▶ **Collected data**
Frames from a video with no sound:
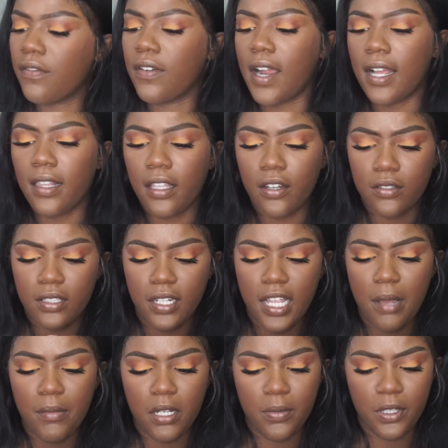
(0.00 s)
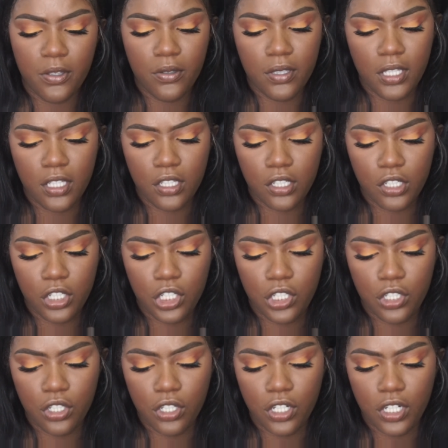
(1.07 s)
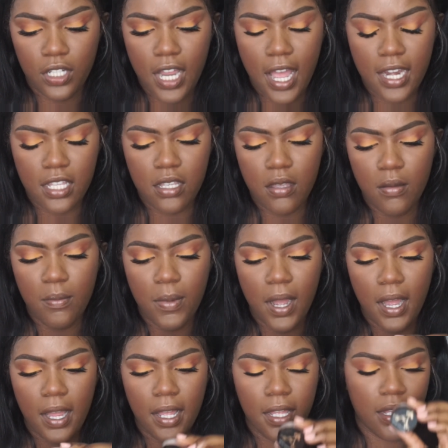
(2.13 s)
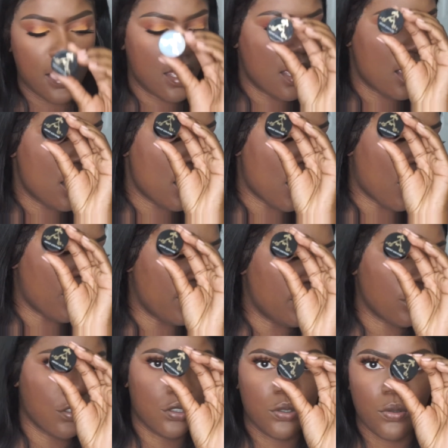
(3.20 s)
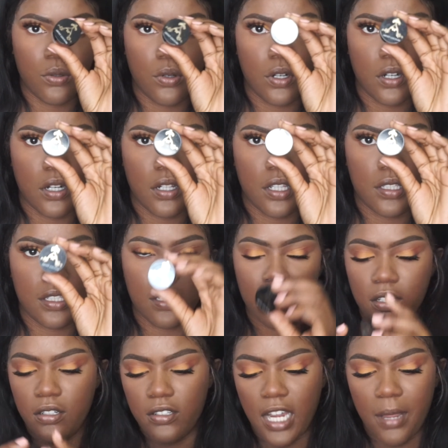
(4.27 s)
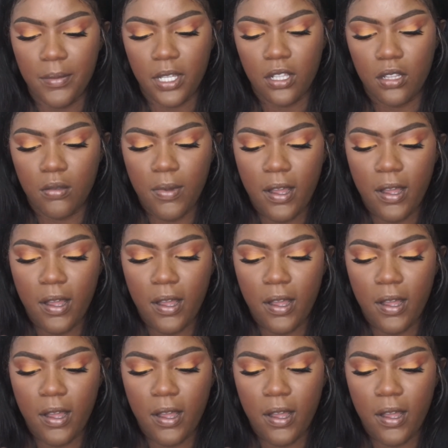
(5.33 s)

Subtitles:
Highlighter today, I'm going to be using Sugar Daddy by Artist Couture. This is their Diamond Glow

▶ **Exercise instructions**
Copy out every line above, word for word, minus images.

▶ **Task solution**
Frames from a video with no sound:
(0.00 s)
(1.07 s)
(2.13 s)
(3.20 s)
(4.27 s)
(5.33 s)

Subtitles:
Highlighter today, I'm going to be using Sugar Daddy by Artist Couture. This is their Diamond Glow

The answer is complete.